Content starts
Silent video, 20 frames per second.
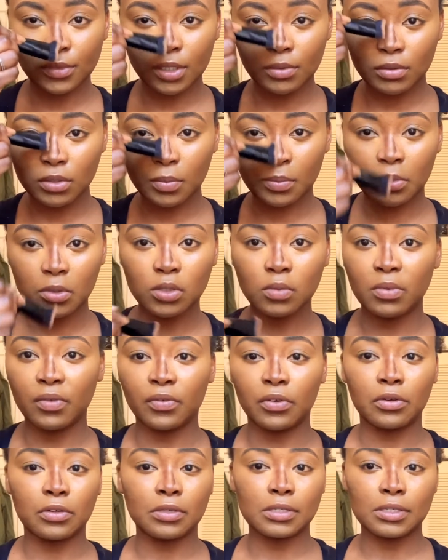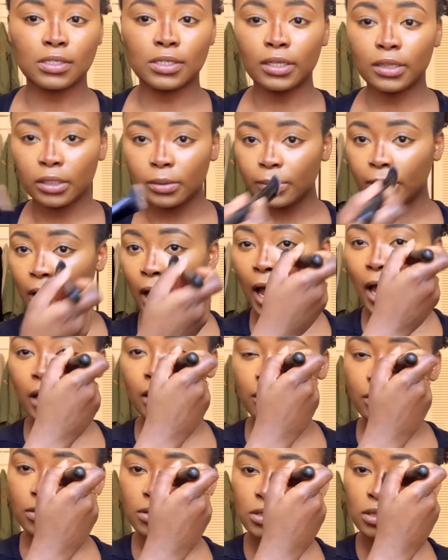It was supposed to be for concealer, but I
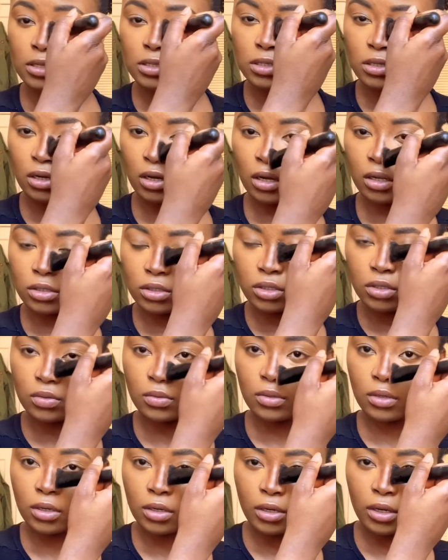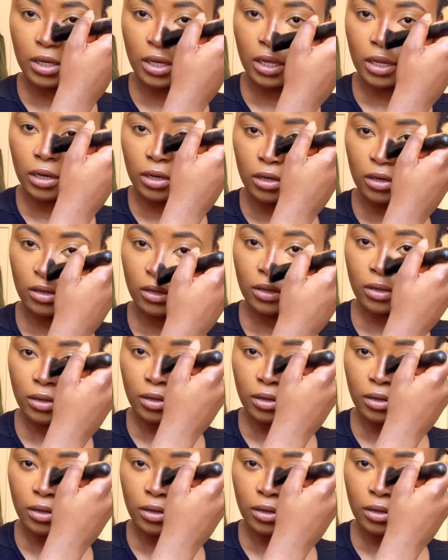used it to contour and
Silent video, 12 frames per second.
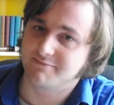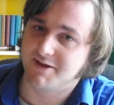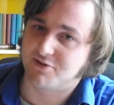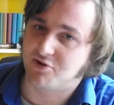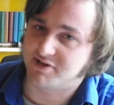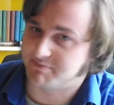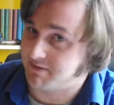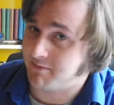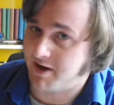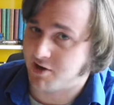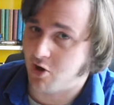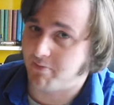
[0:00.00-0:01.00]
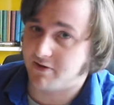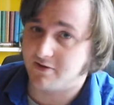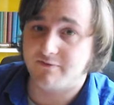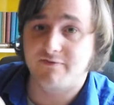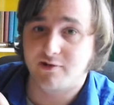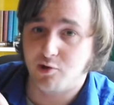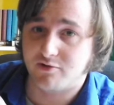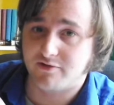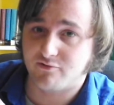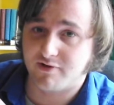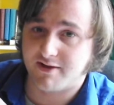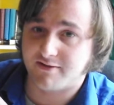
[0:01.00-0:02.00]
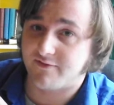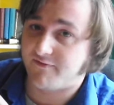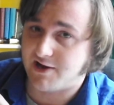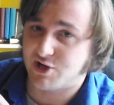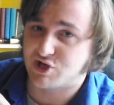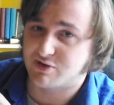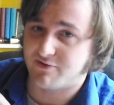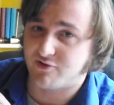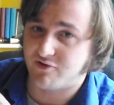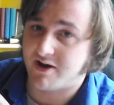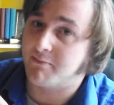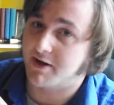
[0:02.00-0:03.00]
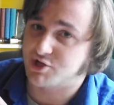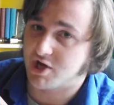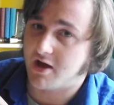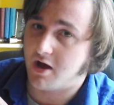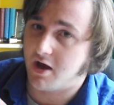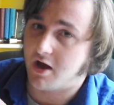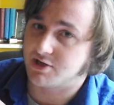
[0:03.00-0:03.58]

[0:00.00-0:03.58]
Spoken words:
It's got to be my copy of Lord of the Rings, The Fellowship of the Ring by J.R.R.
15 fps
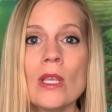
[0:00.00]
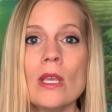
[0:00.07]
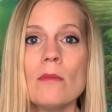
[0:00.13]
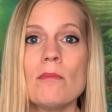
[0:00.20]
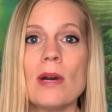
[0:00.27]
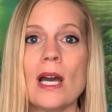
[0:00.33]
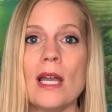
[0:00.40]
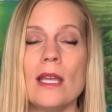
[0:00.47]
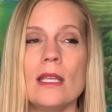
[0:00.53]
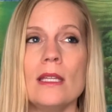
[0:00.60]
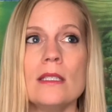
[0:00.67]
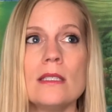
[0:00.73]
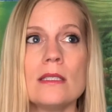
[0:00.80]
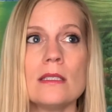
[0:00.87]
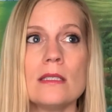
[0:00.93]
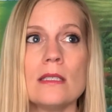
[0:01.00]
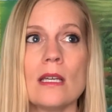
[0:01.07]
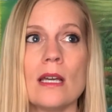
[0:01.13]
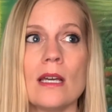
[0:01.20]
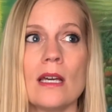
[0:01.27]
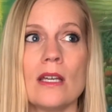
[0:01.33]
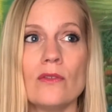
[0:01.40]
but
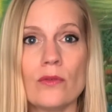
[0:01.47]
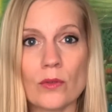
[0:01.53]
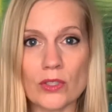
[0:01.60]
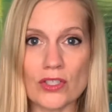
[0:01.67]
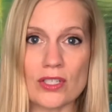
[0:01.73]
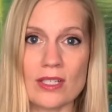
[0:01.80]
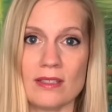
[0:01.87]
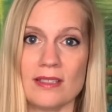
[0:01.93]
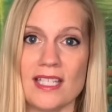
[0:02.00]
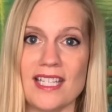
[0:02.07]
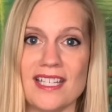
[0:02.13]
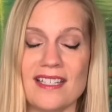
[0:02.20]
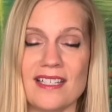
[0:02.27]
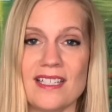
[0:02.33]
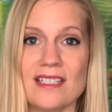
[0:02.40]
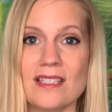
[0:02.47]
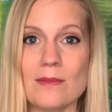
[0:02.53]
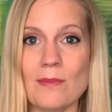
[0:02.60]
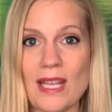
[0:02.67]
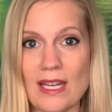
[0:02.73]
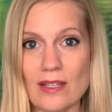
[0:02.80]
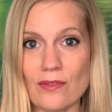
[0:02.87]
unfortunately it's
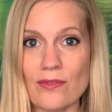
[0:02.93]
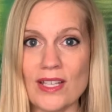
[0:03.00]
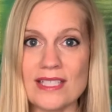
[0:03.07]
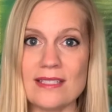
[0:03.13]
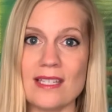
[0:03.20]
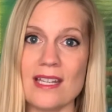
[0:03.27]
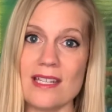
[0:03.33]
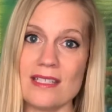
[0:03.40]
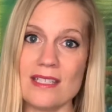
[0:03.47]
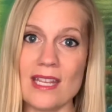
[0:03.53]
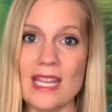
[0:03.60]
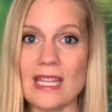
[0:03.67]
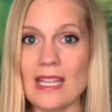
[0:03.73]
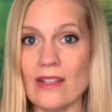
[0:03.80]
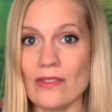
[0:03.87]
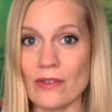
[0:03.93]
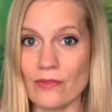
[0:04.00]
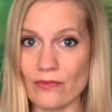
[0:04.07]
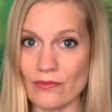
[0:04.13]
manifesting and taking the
Content ends
Aim of the task: The entries above are to be printed again word for word, with every picture removed.

Task response:
Silent video, 20 frames per second.
It was supposed to be for concealer, but I
used it to contour and
Silent video, 12 frames per second.
[0:00.00-0:01.00]
[0:01.00-0:02.00]
[0:02.00-0:03.00]
[0:03.00-0:03.58]

[0:00.00-0:03.58]
Spoken words:
It's got to be my copy of Lord of the Rings, The Fellowship of the Ring by J.R.R.
15 fps
[0:00.00]
[0:00.07]
[0:00.13]
[0:00.20]
[0:00.27]
[0:00.33]
[0:00.40]
[0:00.47]
[0:00.53]
[0:00.60]
[0:00.67]
[0:00.73]
[0:00.80]
[0:00.87]
[0:00.93]
[0:01.00]
[0:01.07]
[0:01.13]
[0:01.20]
[0:01.27]
[0:01.33]
[0:01.40]
but
[0:01.47]
[0:01.53]
[0:01.60]
[0:01.67]
[0:01.73]
[0:01.80]
[0:01.87]
[0:01.93]
[0:02.00]
[0:02.07]
[0:02.13]
[0:02.20]
[0:02.27]
[0:02.33]
[0:02.40]
[0:02.47]
[0:02.53]
[0:02.60]
[0:02.67]
[0:02.73]
[0:02.80]
[0:02.87]
unfortunately it's
[0:02.93]
[0:03.00]
[0:03.07]
[0:03.13]
[0:03.20]
[0:03.27]
[0:03.33]
[0:03.40]
[0:03.47]
[0:03.53]
[0:03.60]
[0:03.67]
[0:03.73]
[0:03.80]
[0:03.87]
[0:03.93]
[0:04.00]
[0:04.07]
[0:04.13]
manifesting and taking the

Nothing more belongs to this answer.